Kate. I have recently come back from a research trip to Paris and I have to say that though I adore the Sacré Coeur Basilica in Montmartre, and the Musée d’Orlay will knock your eyeballs out with its Impressionists, my favourite place by far is sitting in a pavement café. Watching the chicest city in the world saunter past. You should try it, dudes. I sip my coffee, knock back my vin rouge. And stare. I stare at the effortless style of the French. At their elegance. I’d still be there now if the thunderstorm hadn’t hit and my gorgeous garçon hadn’t clocked off.


Kate. But I’ll be back. Hey dudes, care to join me?

Kate. Like I said – Paris. Paris 1938, to be exact. When the world was in the last throes of frivolity before World War II slammed into gear and brought the decade shuddering to an end. Romy Duchamps is an aviatrix. And a killer. She takes risks the way other people take tea. But in Paris, the City of Light, she has learned to expect the unexpected, as she pushes her twin sister into a choice she fears to make.
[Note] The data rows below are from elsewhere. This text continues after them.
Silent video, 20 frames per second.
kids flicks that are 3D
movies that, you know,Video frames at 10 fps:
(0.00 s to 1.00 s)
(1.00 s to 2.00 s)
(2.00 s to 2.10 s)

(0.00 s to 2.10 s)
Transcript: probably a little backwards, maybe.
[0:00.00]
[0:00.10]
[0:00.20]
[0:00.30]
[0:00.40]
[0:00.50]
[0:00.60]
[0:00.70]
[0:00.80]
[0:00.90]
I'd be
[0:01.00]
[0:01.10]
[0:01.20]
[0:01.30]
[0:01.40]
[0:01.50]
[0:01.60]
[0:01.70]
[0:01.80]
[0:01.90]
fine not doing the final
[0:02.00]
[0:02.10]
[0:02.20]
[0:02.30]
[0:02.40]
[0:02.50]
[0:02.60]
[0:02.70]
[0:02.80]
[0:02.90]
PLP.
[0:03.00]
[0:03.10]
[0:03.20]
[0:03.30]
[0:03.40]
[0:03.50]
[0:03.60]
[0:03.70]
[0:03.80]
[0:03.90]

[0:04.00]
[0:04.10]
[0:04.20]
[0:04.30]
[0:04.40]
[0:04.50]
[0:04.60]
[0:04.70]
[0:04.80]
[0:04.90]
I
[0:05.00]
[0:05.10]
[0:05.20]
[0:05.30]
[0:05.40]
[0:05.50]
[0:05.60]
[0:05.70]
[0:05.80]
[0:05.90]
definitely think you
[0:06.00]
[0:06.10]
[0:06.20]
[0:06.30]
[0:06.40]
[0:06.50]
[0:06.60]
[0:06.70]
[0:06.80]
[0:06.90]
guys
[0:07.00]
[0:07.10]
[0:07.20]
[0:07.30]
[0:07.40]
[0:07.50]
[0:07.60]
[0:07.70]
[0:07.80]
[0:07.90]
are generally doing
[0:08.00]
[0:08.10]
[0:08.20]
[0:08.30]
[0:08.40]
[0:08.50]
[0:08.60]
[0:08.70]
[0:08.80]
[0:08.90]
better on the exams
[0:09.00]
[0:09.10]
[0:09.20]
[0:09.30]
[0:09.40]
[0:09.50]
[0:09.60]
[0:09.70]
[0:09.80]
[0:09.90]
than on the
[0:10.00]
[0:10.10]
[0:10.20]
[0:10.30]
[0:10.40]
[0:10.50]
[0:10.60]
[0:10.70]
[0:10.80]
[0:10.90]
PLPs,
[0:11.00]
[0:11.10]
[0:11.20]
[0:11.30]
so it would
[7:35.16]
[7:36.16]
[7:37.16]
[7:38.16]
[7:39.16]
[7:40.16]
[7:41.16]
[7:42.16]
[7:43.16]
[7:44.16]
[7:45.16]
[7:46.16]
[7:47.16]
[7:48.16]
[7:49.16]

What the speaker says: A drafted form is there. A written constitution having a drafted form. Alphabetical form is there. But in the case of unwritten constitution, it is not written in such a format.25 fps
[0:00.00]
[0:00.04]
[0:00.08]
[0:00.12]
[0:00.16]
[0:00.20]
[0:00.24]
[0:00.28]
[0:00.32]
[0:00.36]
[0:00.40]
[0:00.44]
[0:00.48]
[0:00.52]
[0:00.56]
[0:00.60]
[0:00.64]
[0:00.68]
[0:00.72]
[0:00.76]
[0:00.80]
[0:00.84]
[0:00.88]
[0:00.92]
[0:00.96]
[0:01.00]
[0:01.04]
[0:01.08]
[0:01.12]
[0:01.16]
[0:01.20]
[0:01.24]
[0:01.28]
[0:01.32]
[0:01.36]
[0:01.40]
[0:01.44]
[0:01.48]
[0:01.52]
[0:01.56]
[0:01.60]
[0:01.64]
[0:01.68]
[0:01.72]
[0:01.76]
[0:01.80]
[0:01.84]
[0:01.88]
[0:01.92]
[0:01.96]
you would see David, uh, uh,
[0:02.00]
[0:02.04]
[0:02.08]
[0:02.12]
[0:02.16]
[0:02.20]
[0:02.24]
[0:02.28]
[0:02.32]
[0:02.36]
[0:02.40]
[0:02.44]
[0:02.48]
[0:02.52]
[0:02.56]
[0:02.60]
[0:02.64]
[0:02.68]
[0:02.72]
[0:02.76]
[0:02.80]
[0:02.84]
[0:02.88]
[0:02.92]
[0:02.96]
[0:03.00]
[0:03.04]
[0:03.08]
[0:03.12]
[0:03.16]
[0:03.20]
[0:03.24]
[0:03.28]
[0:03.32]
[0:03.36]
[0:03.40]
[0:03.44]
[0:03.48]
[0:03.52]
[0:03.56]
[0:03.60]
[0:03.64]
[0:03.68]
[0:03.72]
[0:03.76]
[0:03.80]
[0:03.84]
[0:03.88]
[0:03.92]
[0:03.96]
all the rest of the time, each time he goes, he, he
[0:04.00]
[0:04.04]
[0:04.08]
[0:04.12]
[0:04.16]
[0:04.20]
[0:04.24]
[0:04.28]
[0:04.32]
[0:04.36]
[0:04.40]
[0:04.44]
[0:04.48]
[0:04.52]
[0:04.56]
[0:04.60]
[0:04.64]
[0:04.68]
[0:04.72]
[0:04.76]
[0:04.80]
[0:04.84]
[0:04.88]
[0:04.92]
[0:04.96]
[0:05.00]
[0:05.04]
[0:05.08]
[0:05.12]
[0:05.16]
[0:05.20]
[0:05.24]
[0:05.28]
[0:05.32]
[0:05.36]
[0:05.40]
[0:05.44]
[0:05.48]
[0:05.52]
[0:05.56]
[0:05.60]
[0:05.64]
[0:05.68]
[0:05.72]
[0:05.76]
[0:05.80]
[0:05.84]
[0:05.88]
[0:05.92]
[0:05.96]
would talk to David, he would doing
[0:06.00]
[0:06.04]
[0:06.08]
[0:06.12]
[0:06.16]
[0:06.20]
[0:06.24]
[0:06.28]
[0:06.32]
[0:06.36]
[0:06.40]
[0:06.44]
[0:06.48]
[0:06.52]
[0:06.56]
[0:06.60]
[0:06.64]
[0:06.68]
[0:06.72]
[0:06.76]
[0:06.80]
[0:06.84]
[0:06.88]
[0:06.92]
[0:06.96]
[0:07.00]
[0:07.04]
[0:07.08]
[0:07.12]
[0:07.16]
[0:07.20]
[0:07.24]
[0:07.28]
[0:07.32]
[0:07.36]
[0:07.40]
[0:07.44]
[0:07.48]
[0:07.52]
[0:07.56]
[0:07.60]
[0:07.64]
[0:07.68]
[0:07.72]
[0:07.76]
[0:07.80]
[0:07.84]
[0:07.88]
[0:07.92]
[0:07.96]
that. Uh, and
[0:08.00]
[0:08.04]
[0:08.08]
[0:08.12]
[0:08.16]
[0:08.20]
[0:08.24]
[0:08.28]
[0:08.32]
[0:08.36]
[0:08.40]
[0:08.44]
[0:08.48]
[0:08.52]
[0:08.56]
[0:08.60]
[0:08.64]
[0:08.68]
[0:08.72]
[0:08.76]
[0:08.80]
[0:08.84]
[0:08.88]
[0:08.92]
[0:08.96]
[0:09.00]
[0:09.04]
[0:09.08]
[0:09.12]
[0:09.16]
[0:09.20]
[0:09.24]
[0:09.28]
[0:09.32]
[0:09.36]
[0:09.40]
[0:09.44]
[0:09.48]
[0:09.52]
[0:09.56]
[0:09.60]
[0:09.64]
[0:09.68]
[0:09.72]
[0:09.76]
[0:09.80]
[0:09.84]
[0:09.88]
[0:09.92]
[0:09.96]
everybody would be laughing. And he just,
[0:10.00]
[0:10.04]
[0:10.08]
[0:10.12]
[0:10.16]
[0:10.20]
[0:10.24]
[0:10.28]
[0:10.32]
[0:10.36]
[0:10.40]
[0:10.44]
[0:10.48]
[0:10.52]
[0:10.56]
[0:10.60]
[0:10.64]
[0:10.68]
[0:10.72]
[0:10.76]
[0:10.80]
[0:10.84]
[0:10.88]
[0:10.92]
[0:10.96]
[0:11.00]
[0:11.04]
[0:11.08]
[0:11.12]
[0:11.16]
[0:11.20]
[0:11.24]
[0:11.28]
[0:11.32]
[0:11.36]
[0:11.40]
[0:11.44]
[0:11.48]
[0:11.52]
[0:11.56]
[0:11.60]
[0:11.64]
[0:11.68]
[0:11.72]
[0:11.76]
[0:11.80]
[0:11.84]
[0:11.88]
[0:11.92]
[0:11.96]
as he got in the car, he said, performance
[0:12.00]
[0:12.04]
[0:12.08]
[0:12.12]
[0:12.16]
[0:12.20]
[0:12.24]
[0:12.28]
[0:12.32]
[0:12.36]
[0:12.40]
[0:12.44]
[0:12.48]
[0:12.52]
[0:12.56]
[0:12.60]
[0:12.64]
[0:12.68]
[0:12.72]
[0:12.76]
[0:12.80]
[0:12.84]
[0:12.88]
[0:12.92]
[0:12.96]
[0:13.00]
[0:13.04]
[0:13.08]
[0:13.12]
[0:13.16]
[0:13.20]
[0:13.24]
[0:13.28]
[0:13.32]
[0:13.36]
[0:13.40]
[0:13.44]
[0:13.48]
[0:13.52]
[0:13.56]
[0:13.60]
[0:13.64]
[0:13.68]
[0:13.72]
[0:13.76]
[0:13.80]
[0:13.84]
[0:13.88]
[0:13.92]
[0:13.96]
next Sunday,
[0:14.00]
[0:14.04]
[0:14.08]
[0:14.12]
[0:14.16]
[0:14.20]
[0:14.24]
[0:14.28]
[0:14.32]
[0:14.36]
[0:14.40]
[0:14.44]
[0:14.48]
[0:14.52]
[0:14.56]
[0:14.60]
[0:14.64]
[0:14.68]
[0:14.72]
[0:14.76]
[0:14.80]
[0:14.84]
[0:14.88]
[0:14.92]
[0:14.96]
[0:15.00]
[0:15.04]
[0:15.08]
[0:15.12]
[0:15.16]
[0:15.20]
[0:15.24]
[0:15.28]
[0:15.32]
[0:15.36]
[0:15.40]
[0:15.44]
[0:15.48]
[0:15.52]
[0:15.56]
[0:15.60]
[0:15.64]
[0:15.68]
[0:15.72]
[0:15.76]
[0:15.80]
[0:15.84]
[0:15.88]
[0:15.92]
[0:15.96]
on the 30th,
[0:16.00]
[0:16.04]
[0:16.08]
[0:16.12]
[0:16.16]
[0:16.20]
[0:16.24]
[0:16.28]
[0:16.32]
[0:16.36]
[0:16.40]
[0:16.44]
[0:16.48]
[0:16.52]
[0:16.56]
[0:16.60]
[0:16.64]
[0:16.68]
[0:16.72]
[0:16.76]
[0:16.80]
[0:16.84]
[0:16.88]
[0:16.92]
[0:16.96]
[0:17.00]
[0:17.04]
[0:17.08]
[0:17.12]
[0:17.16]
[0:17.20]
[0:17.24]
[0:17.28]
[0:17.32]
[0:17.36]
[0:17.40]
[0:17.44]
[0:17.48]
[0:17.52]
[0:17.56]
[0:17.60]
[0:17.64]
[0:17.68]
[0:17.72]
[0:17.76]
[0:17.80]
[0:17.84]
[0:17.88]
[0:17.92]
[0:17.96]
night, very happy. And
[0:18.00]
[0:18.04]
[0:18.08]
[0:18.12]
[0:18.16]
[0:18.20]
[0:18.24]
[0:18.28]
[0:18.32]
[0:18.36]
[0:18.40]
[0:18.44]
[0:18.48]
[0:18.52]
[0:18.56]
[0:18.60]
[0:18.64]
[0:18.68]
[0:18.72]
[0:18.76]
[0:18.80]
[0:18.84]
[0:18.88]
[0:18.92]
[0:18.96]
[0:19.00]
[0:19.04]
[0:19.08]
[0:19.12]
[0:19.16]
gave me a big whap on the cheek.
Well, that was good fun, dudes. Great to spend time with you. Thanks for inviting me over. *high fives*

Kate Furnivall was raised in Penarth, a small seaside town in Wales. Her mother, whose own childhood was spent in Russia, China and India, discovered at an early age that the world around us is so volatile, that the only things of true value are those inside your head and your heart. These values Kate explores in The Russian Concubine.
Kate went to London University where she studied English and from there she went into publishing, writing material for a series of books on the canals of Britain. Then into advertising where she met her future husband, Norman. She travelled widely, giving her an insight into how different cultures function which was to prove invaluable when writing The Russian Concubine.
By now Kate had two sons and so moved out of London to a 300-year old thatched cottage in the countryside where Norman became a full-time crime writer. He won the John Creasey Award in 1987, writing as Neville Steed. Kate and Norman now live by the sea in the beautiful county of Devon, only 5 minutes from the home of Agatha Christie!
It was when her mother died in 2000 that Kate decided to write a book inspired by her mother’s story. The Russian Concubine contains fictional characters and events, but Kate made use of the extraordinary situation that was her mother’s childhood experience – that of two White Russian refugees, a mother and daughter, stuck without money or papers in an International Settlement in China.
http://katefurnivall.com/
Some of Kate’s books.




The Liberation is set in Italy in 1945 as British and American troops attempt to bring order to the devastated country and Italy’s population fights to survive. Caterina Lombardi is desperate – her father is dead, her mother has disappeared and her brother is being drawn towards danger. One morning, among the ruins of the bombed Naples streets, Caterina is forced to go to extreme lengths to protect her own life and in doing so forges a future in which she must clear her father’s name. An Allied Army officer accuses him of treason and Caterina discovers a plot against her family. Who can she trust and who is the real enemy now? And will the secrets of the past be her downfall?
This epic novel is an unforgettably powerful story of love, loss and the long shadow of war.